What \(\lambda_1/\lambda_2\) is near one?
What if we want the eigenpair \((\lambda_j, v_j)\) for \(j \neq 1\)?
The first point turns out to be a non-issue: if we choose \(x^{(0)}\) at random, then the first component of \(V^{-1} x^{(0)}\) will be nonzero with probability 1. Even if we were so extraordinarily unlucky as to choose a starting vector for which \(V^{-1} x^{(0)}\) did have a zero leading coefficient, perturbations due to floating point arithmetic would generally bump us to the case in which we had a nonzero coefficient.
The second and third points turn out to be more interesting, and we address them now.
Spectral transformation and shift-invert
Suppose again that \(A\) is diagonalizable with \(A = V \Lambda V^{-1}\). The power iteration relies on the identity \[ A^k = V \Lambda^k V^{-1}. \] Now, suppose that \(f(z)\) is any function that is defined locally by a convergent power series. Then as long as the eigenvalues are within the radius of convergence, we can define \(f(A)\) via the same power series, and \[ f(A) = V f(\Lambda) V^{-1} \] where \(f(\Lambda) = \operatorname{diag}(f(\lambda_1), f(\lambda_2), \ldots, f(\lambda_n))\).

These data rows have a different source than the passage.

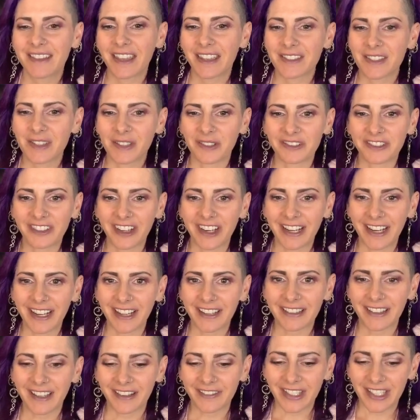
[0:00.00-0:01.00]
that's so
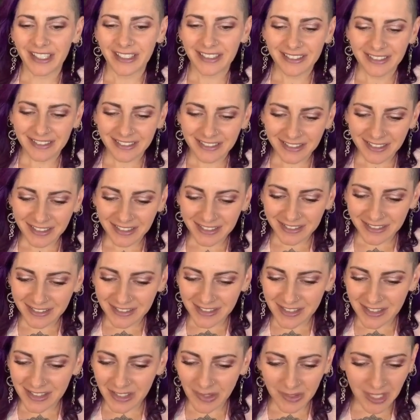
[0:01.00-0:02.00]
funny. I love it.
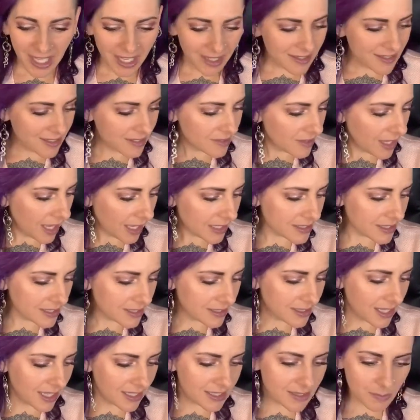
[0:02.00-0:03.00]
So yeah, so
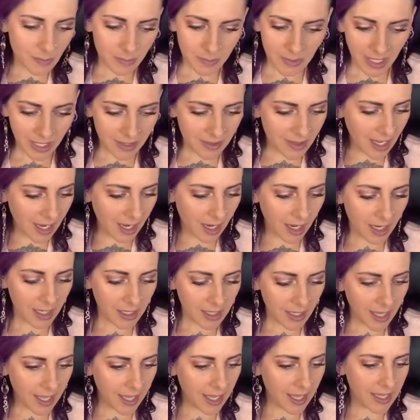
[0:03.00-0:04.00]
that's that's what we got
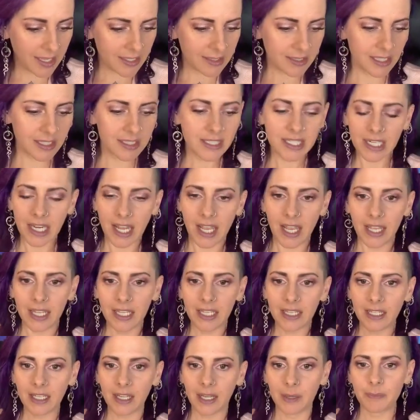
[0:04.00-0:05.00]
there. And
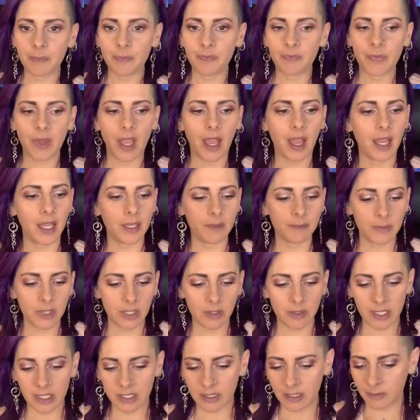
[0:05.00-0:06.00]
today um, I'm
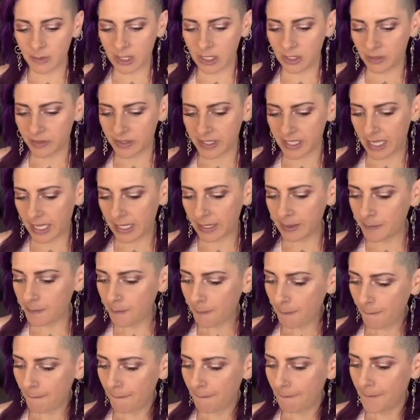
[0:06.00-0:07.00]
going to be
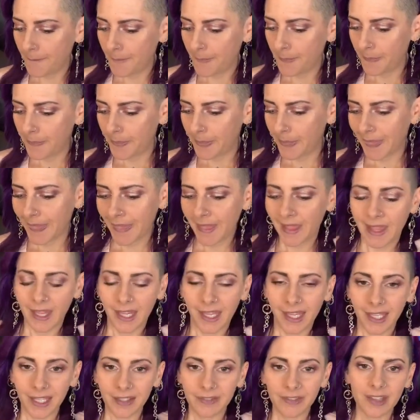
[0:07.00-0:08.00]
using
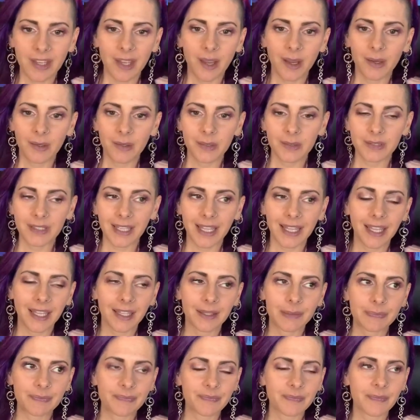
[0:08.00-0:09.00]
even though
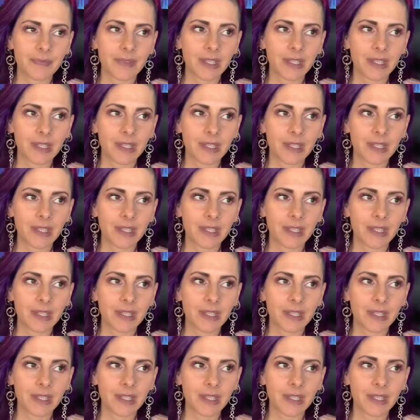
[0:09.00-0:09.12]
like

So the spectrum of \(f(A)\) is the image of the spectrum of \(A\) under the mapping \(f\), a fact known as the spectral mapping theorem.
As a particular instance, consider the function \(f(z) = (z-\sigma)^{-1}\). This gives us \[ (A-\sigma I)^{-1} = V (\Lambda - \sigma I)^{-1} V^{-1}, \] and so if we run power iteration on \((A-\sigma I)^{-1}\), we will converge to the eigenvector corresponding to the eigenvalue \(\lambda_j\) for which \((\lambda_j-\sigma)^{-1}\) is maximal — that is, we find the eigenvalue closest to \(\sigma\) in the complex plane. Running the power method on \((A-\sigma I)^{-1}\) is sometimes called the shift-invert power method.
Changing shifts
If we know a shift \(\sigma\) that is close to a desired eigenvalue, the shift-invert power method may be a reasonable method. But even with a good choice of shift, this method converges at best linearly (i.e. the error goes down by a constant factor at each step). We can do better by choosing a shift dynamically, so that as we improve the eigenvector, we also get a more accurate shift.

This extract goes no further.